### WHAT NEEDS TO BE DONE
Repeat the listing exactly. Pictures stay out of your copy.
··· AVAILABLE RECORDS
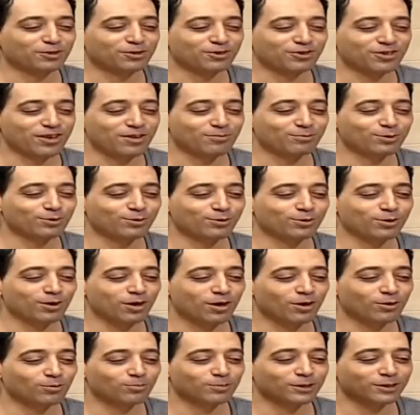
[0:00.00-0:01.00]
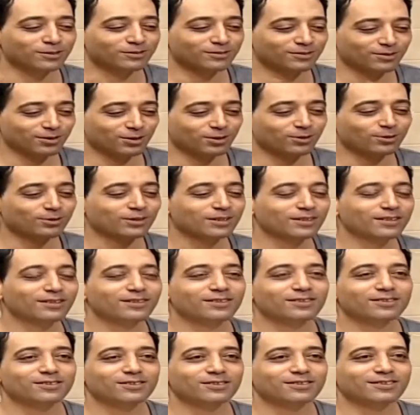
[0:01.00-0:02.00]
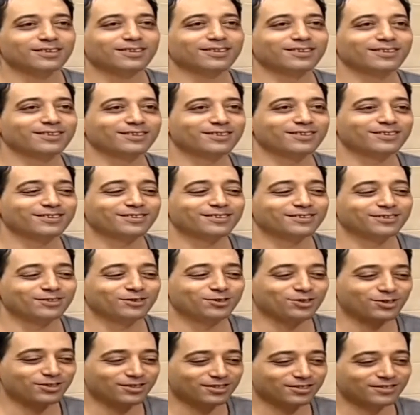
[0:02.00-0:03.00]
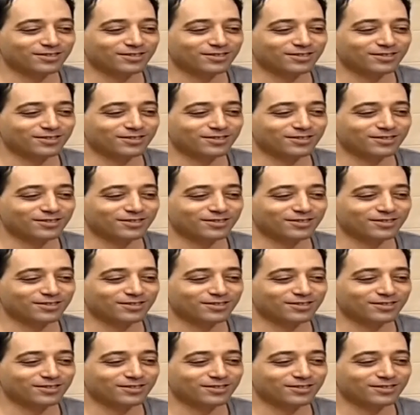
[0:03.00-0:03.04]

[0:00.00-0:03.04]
time to go, but so just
······
### YOUR SOLUTION
[0:00.00-0:01.00]
[0:01.00-0:02.00]
[0:02.00-0:03.00]
[0:03.00-0:03.04]

[0:00.00-0:03.04]
time to go, but so just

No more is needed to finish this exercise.